--- Data Enclosed Below ---
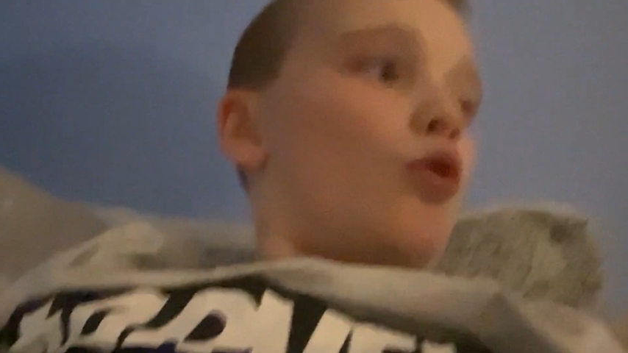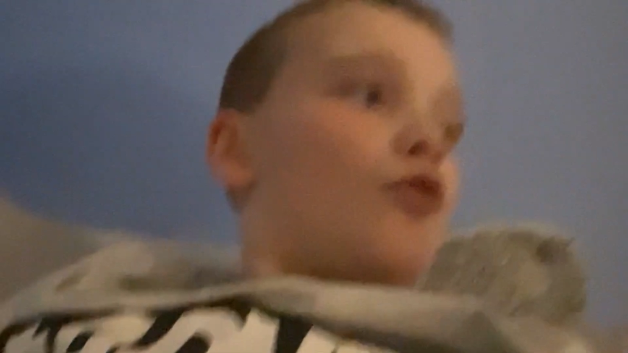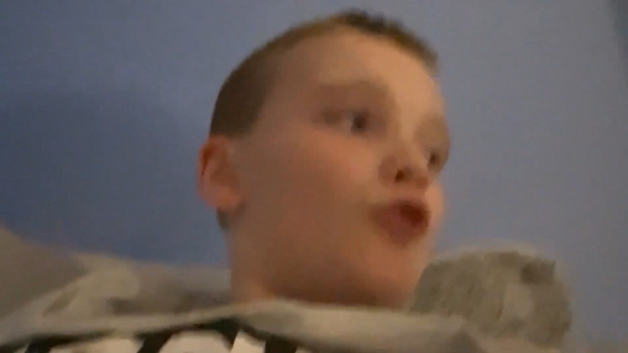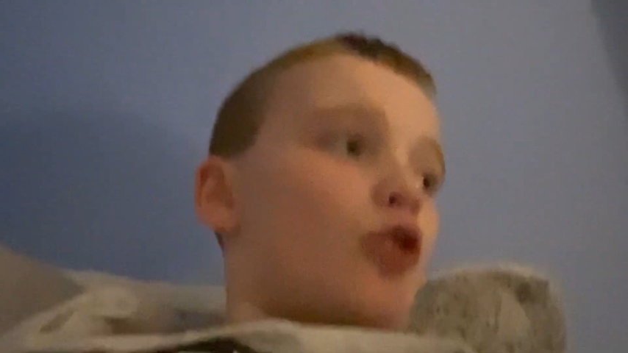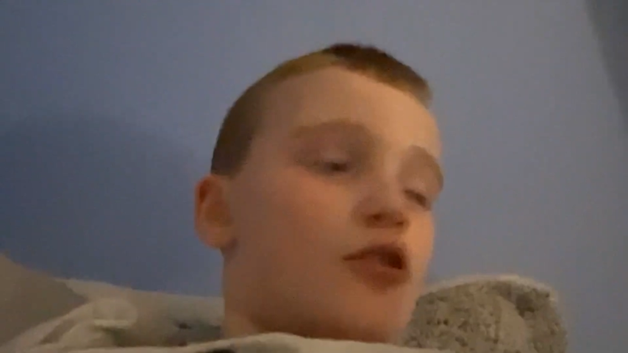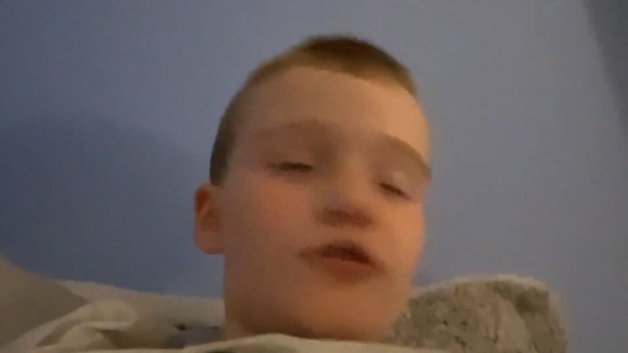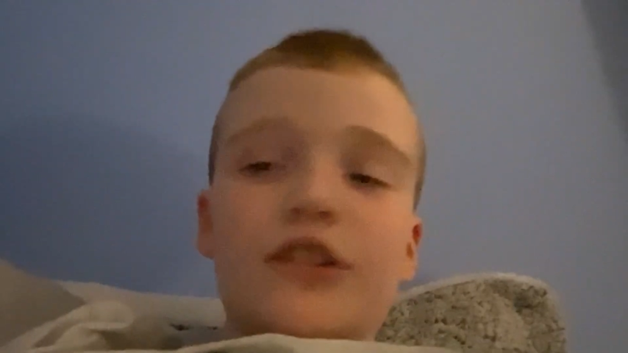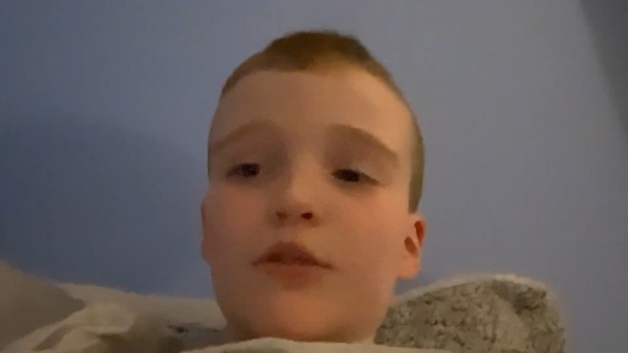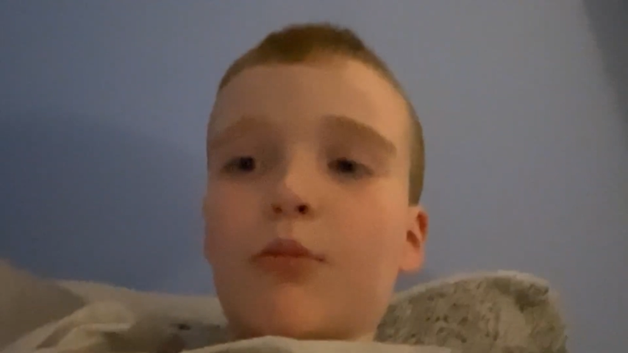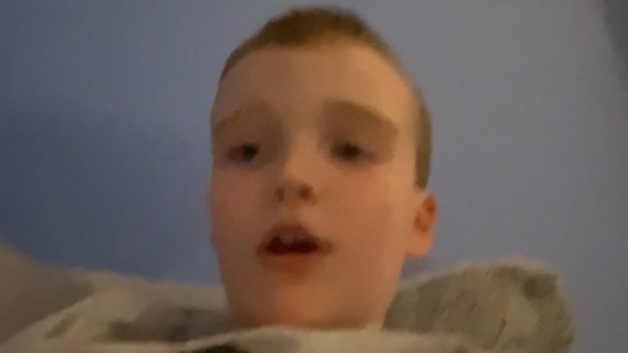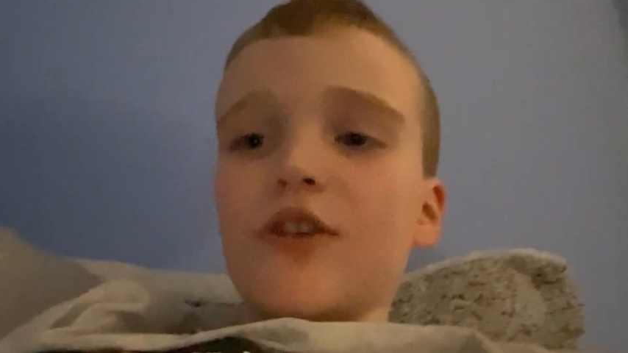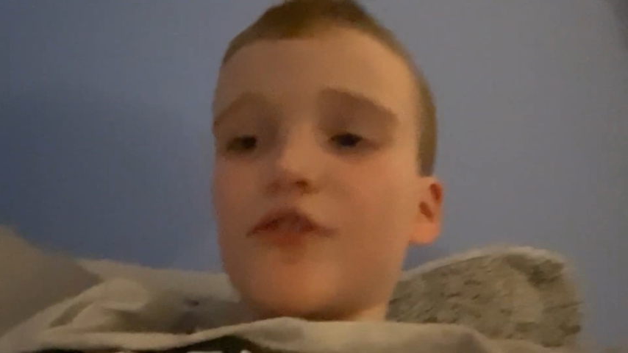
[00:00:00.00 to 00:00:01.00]
for
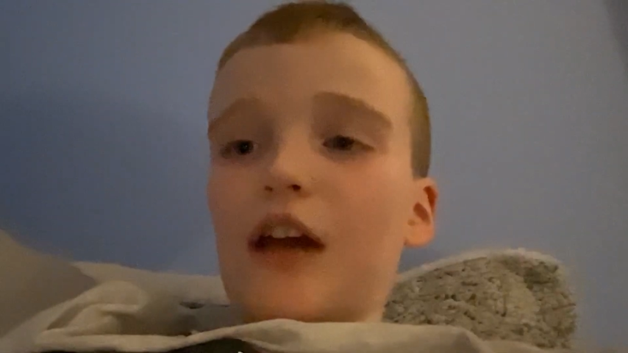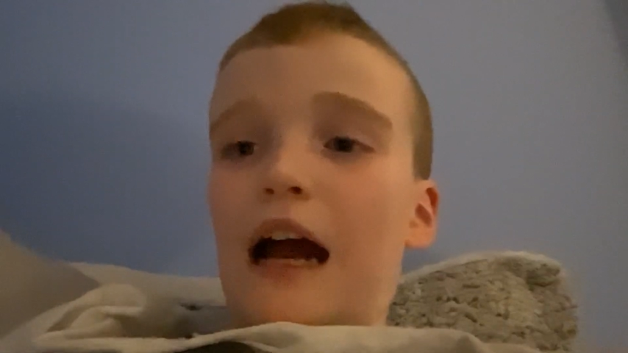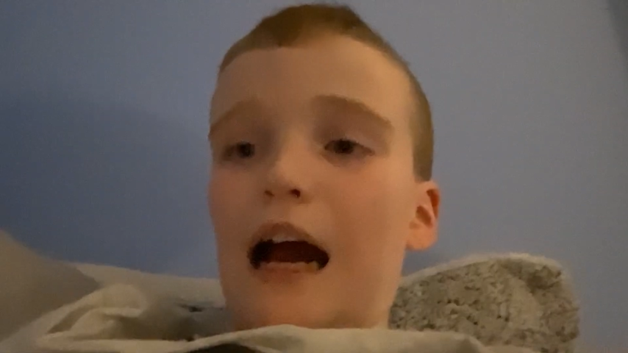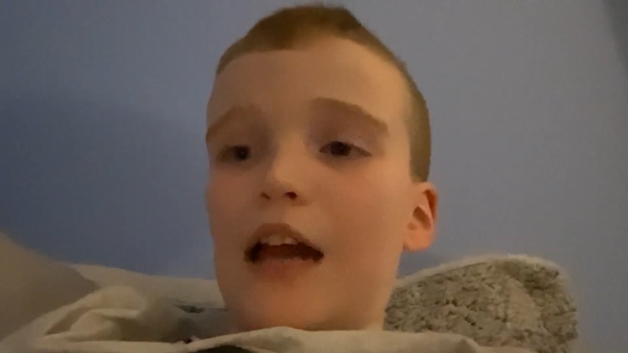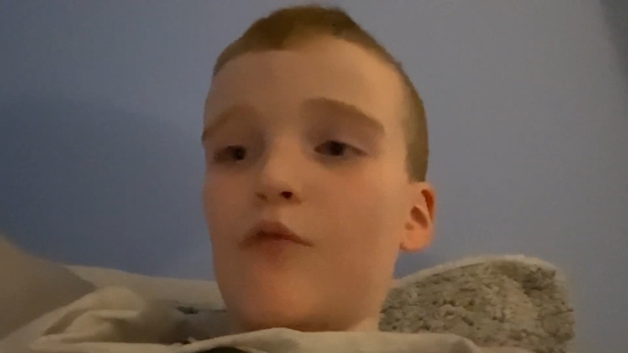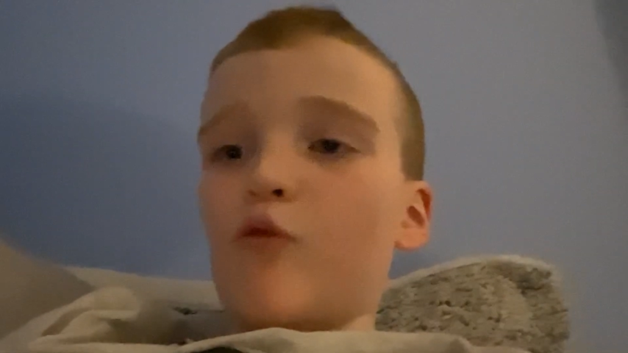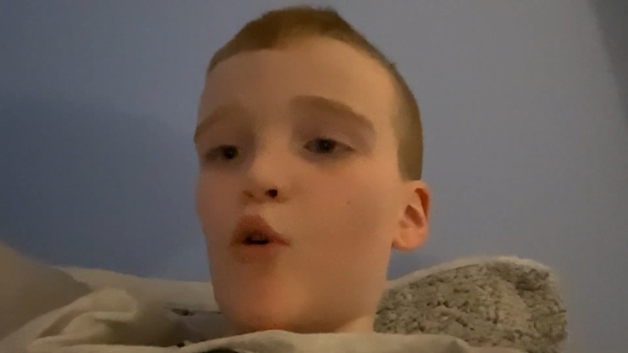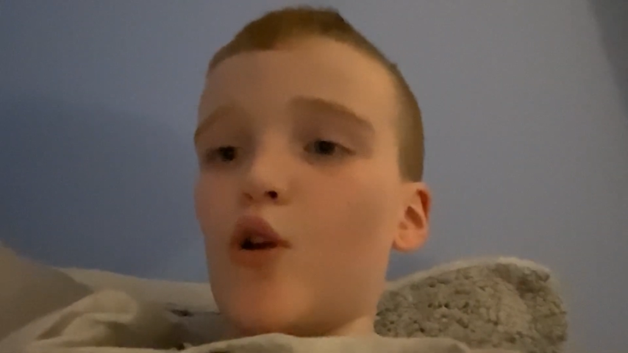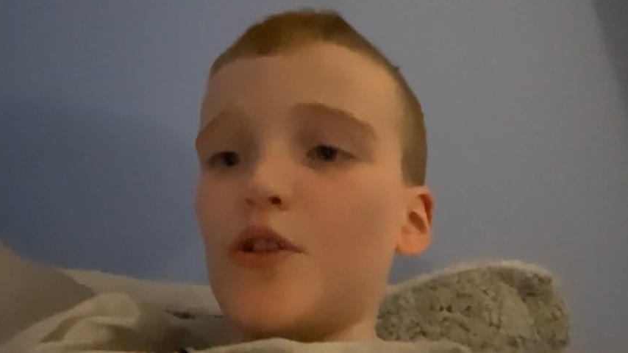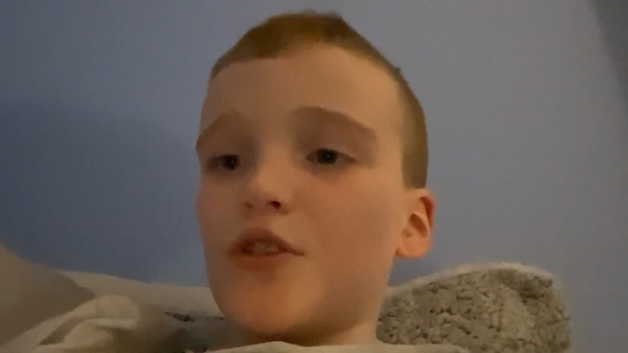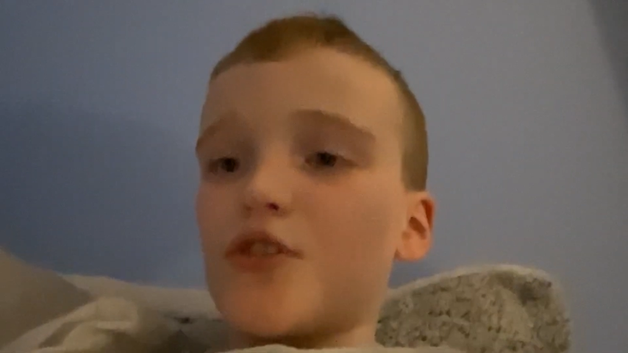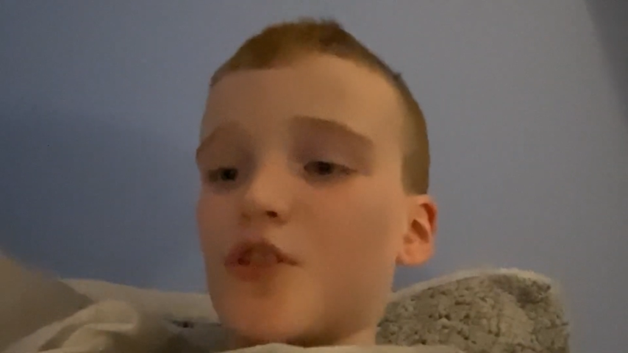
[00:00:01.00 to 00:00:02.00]
Christmas I
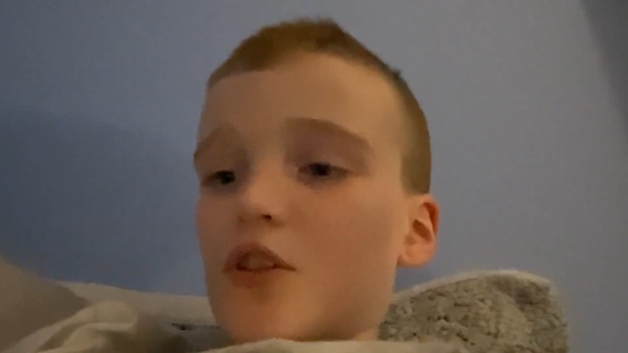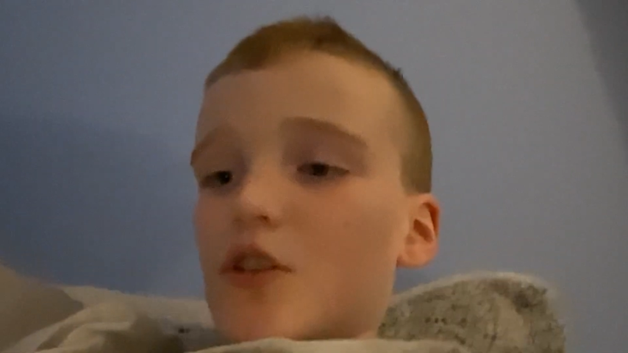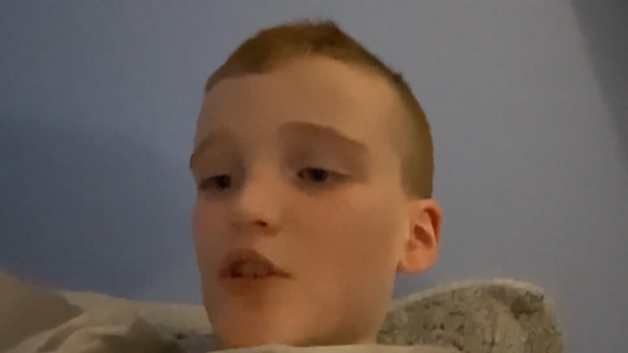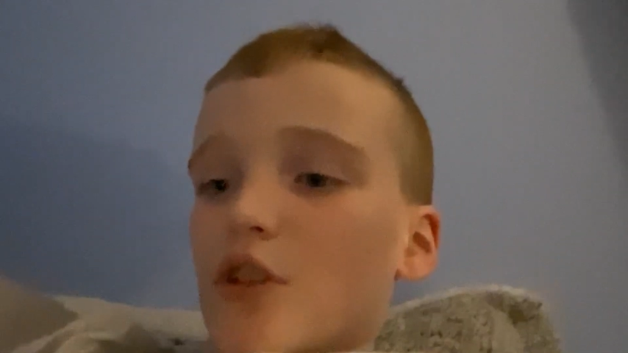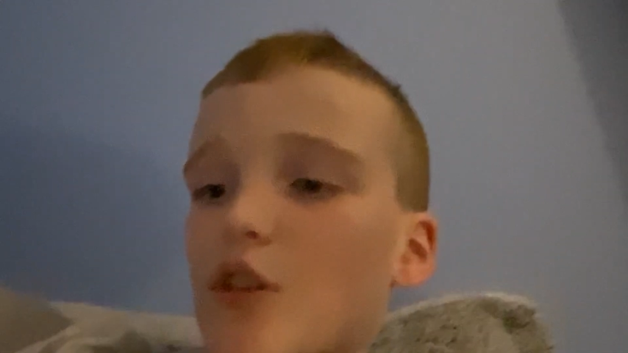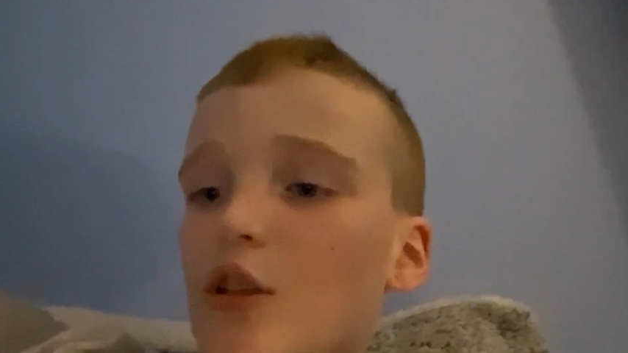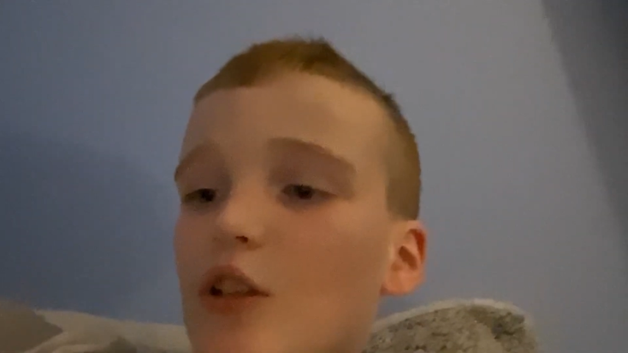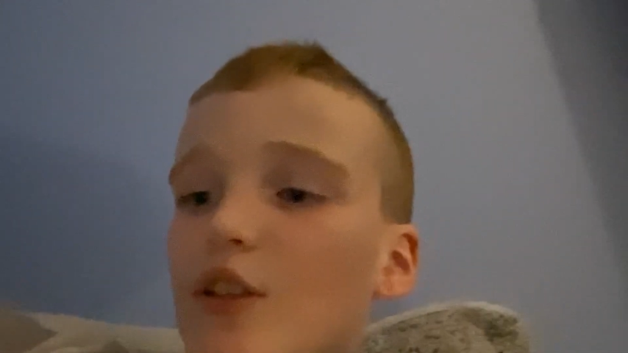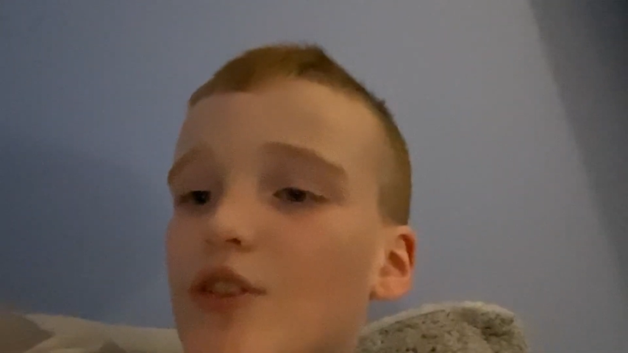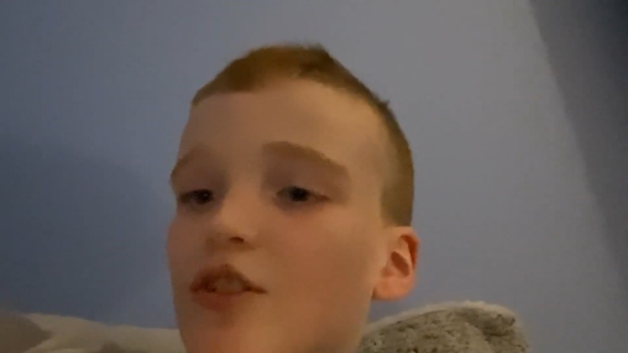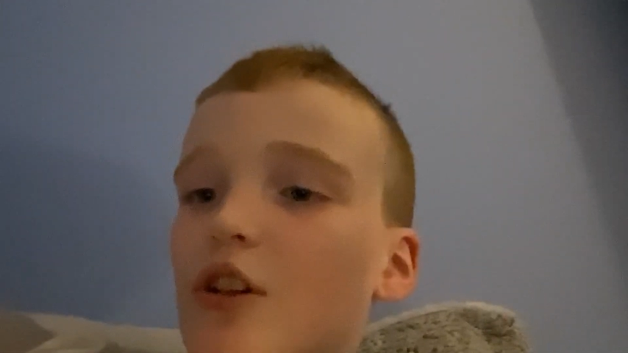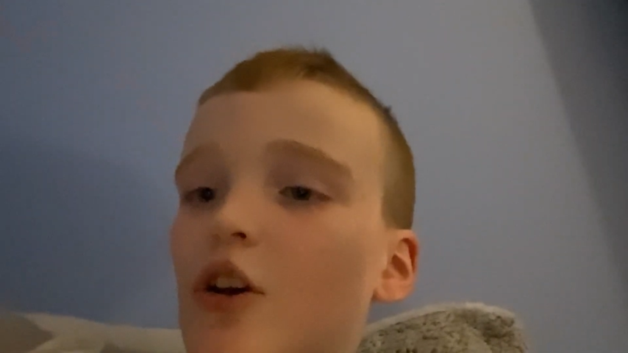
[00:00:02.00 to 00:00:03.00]
want
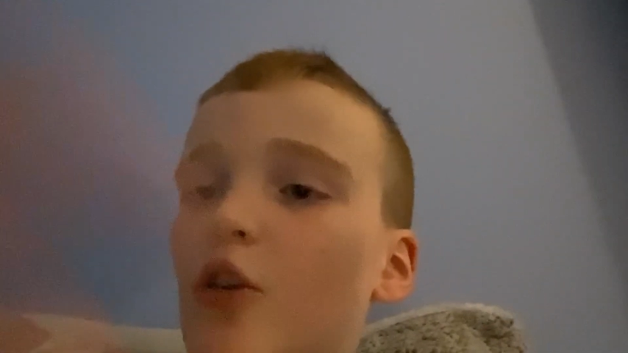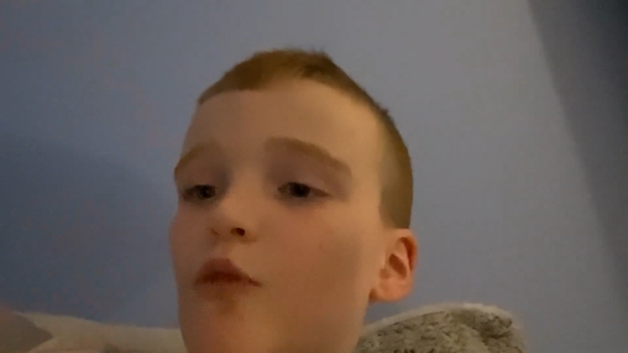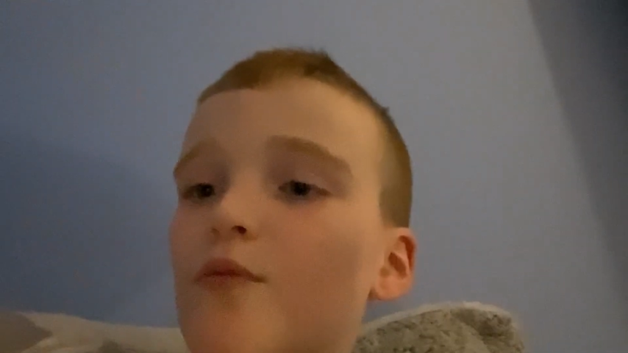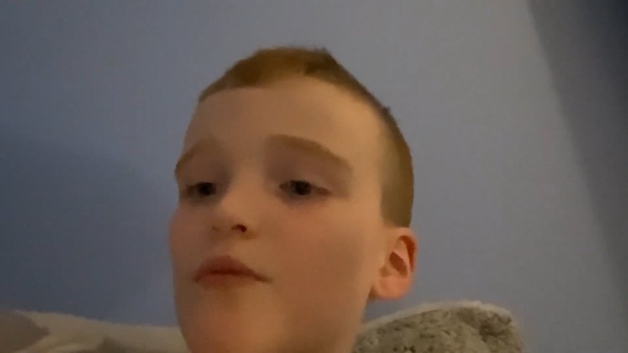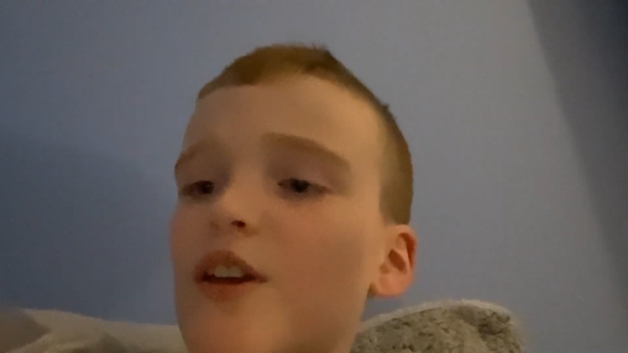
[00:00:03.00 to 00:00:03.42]
so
--- End of Enclosed Data ---
Exercise objective –
Restate the entries above word for word, and keep the pictures out.

Response to this task –
[00:00:00.00 to 00:00:01.00]
for
[00:00:01.00 to 00:00:02.00]
Christmas I
[00:00:02.00 to 00:00:03.00]
want
[00:00:03.00 to 00:00:03.42]
so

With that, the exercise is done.